#### [Action item]
The required output is a verbatim transcription of the listing, pictures excluded.

== Segment start ==

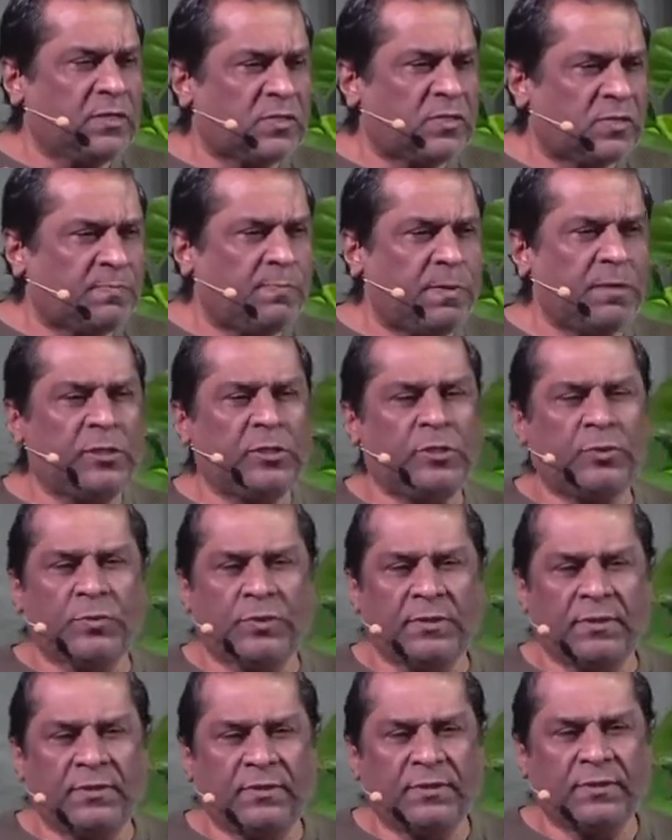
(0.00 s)

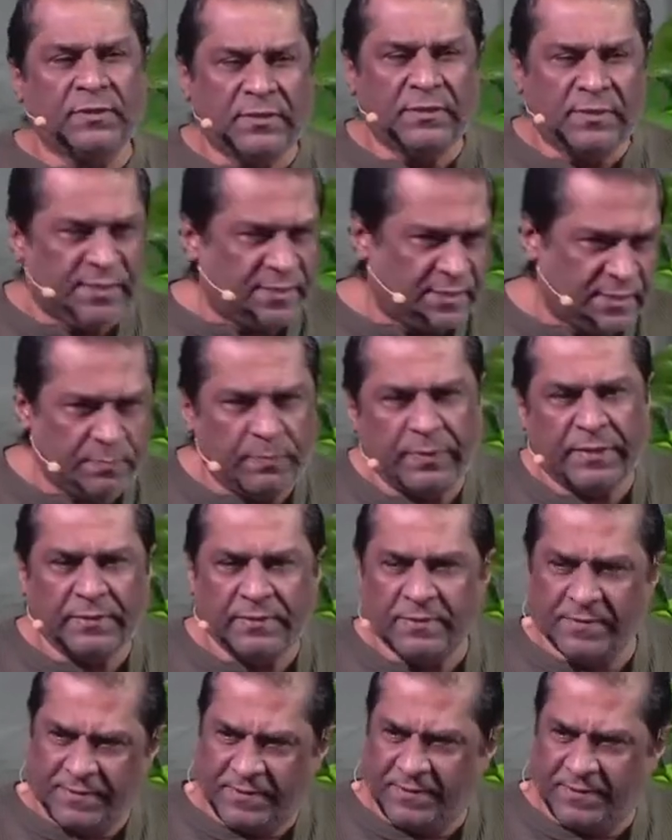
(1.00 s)
spiritual
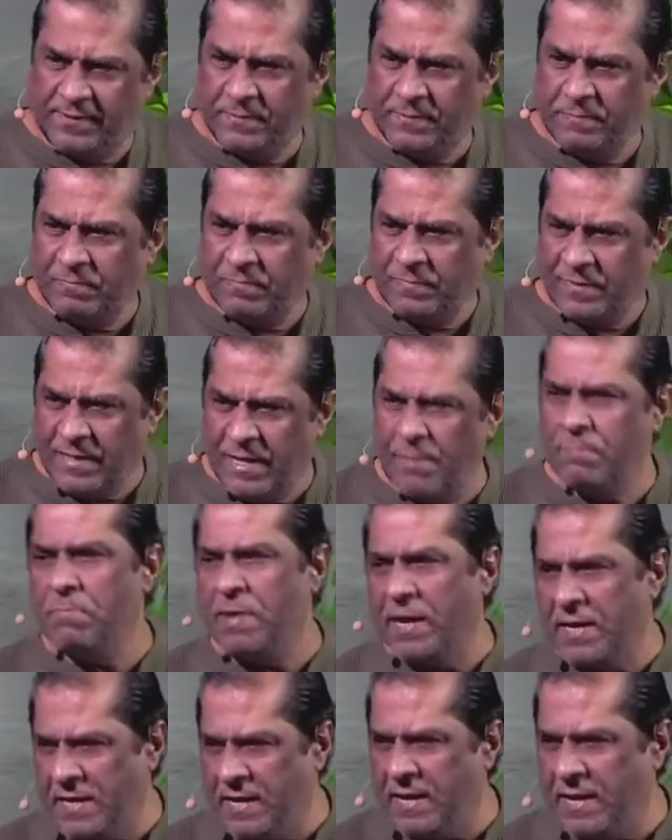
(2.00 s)
disciplines. There are
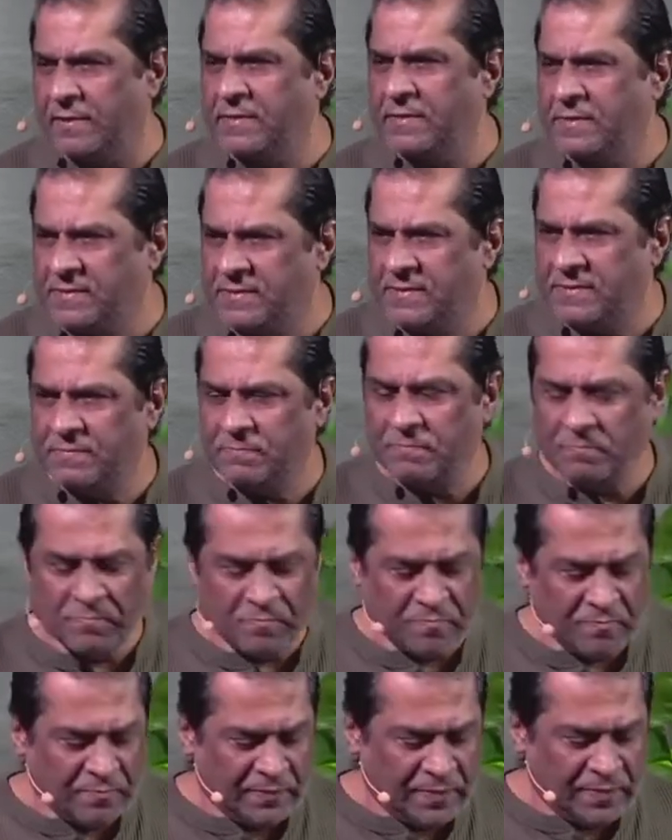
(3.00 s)
many others
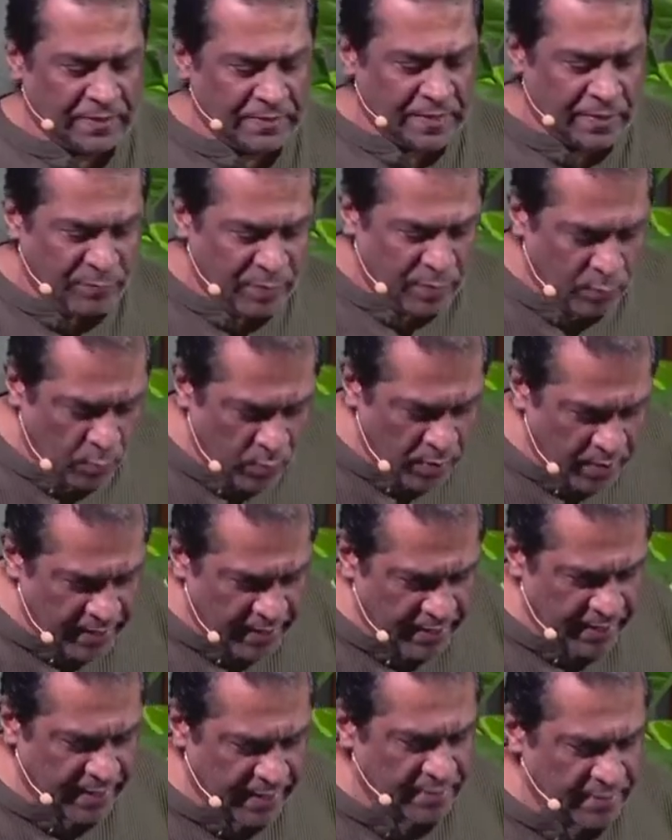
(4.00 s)
that we
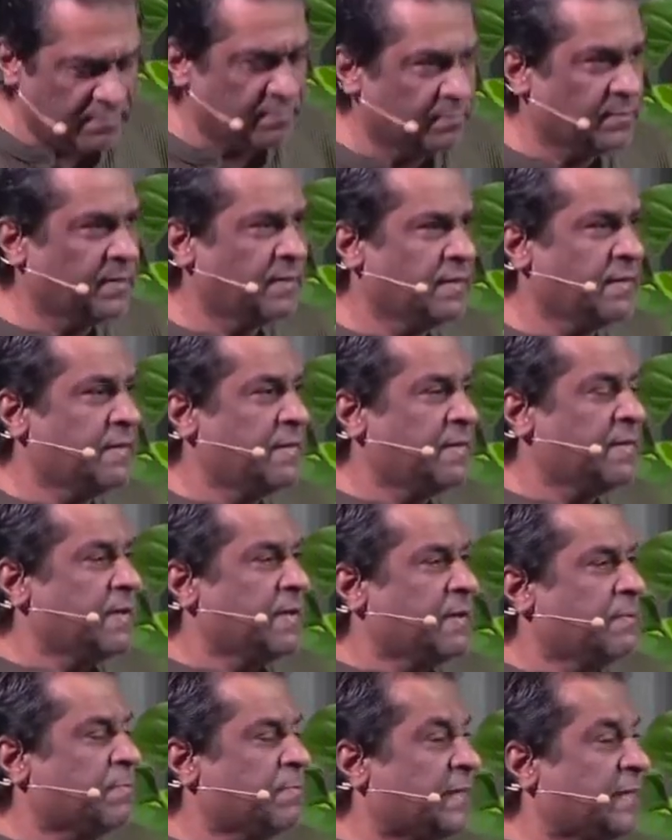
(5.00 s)
work at.
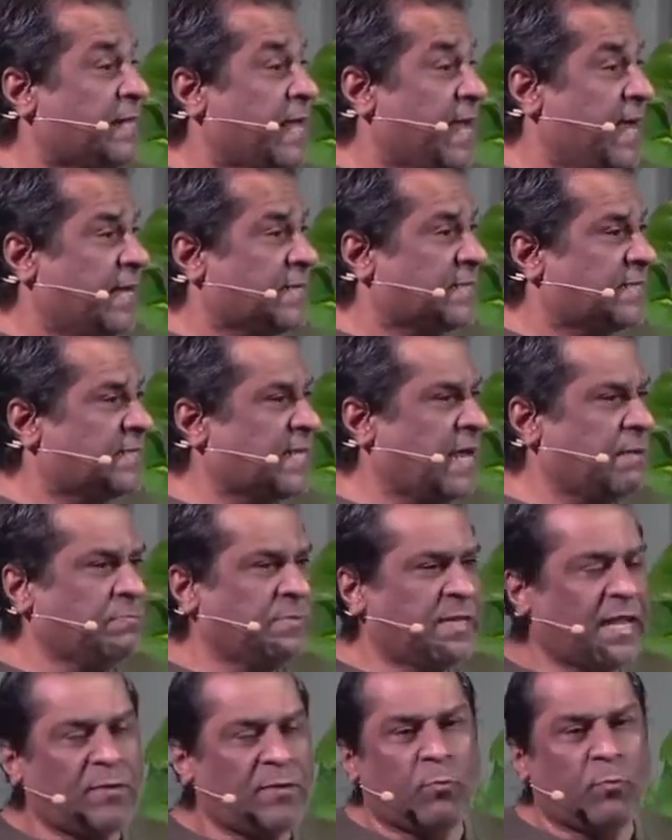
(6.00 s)
But there are some
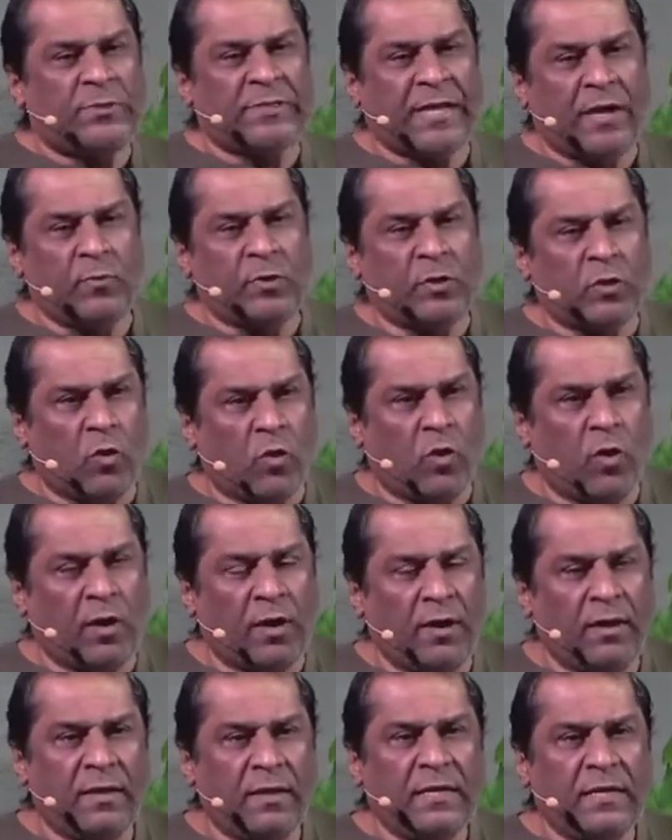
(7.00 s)
that which I would
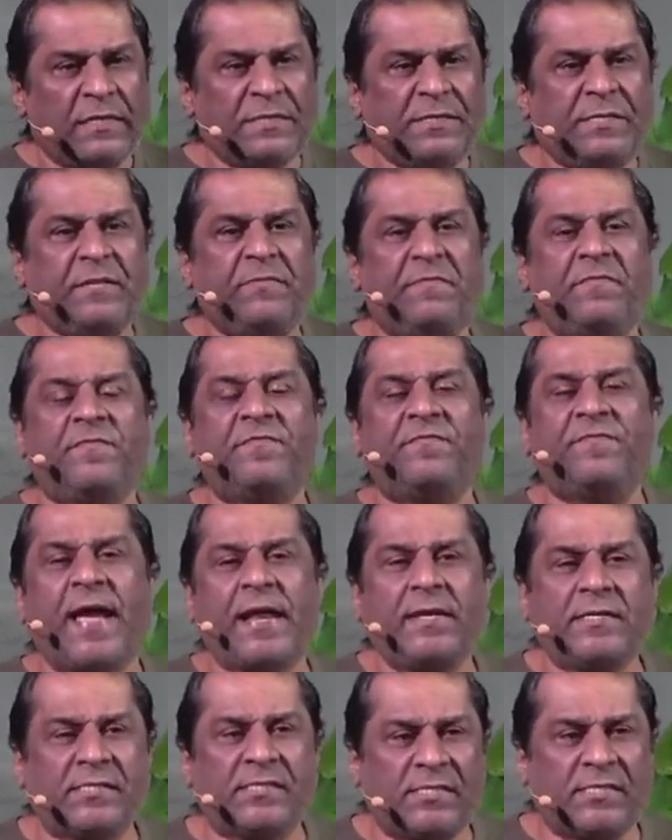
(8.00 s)
call
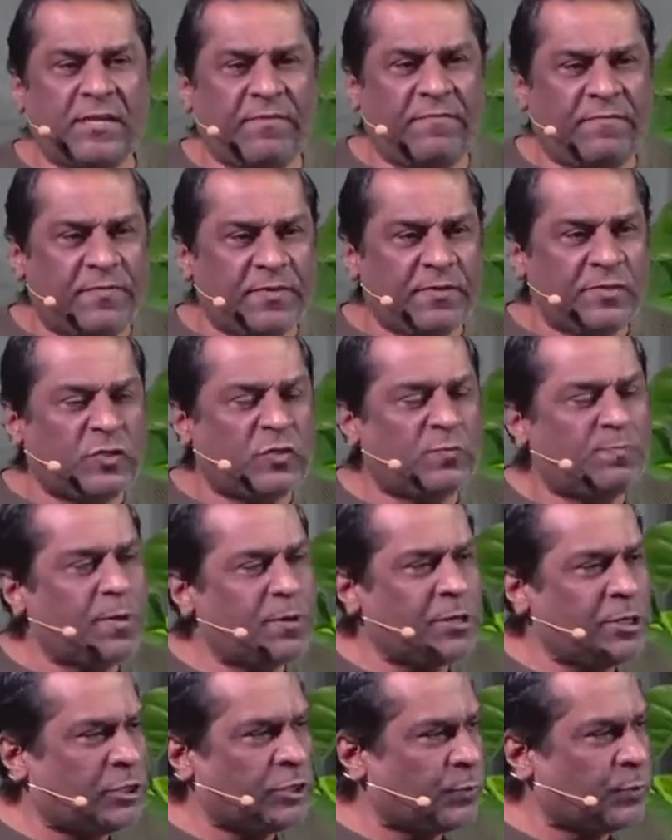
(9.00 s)
defensive
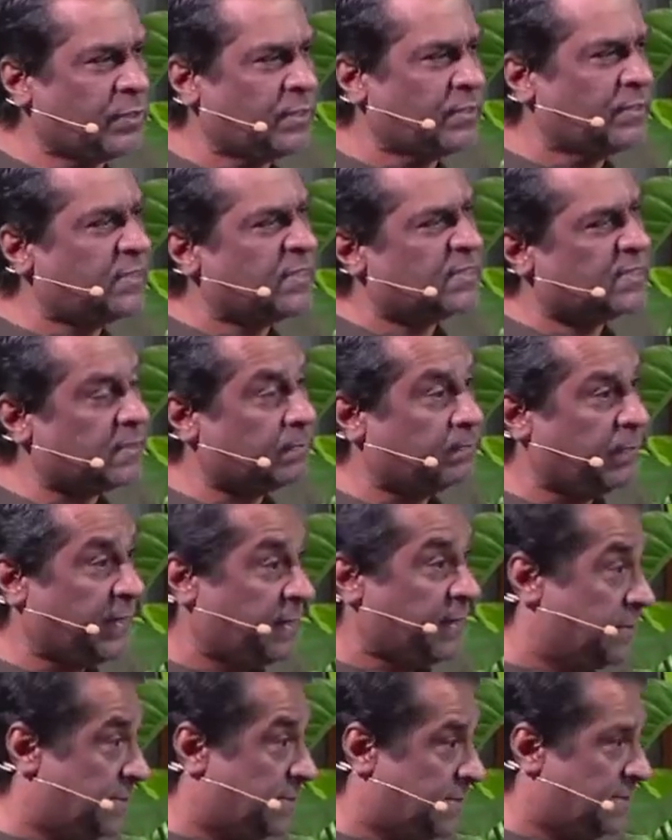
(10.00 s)
spiritual
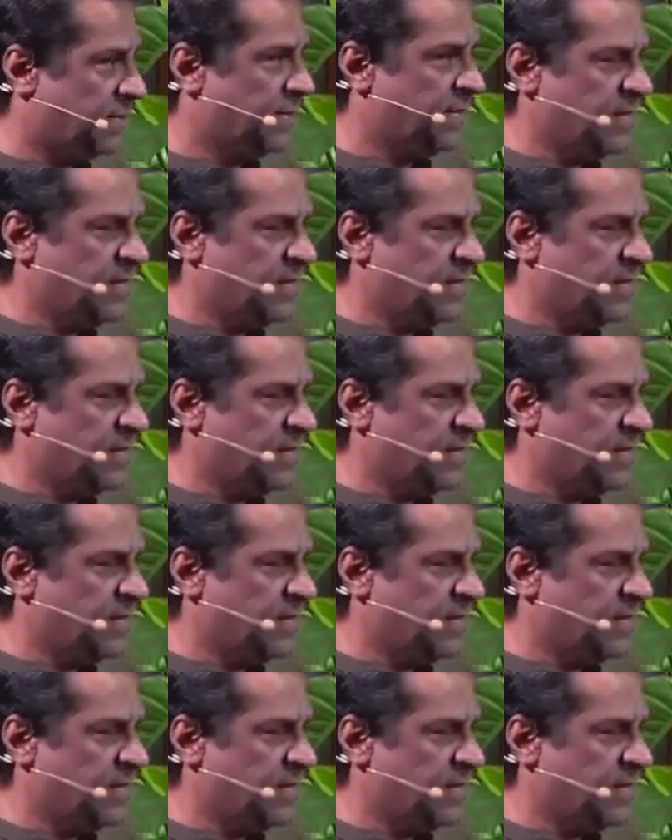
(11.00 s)
disciplines.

== Segment end ==

#### [Answer space]
(0.00 s)

(1.00 s)
spiritual
(2.00 s)
disciplines. There are
(3.00 s)
many others
(4.00 s)
that we
(5.00 s)
work at.
(6.00 s)
But there are some
(7.00 s)
that which I would
(8.00 s)
call
(9.00 s)
defensive
(10.00 s)
spiritual
(11.00 s)
disciplines.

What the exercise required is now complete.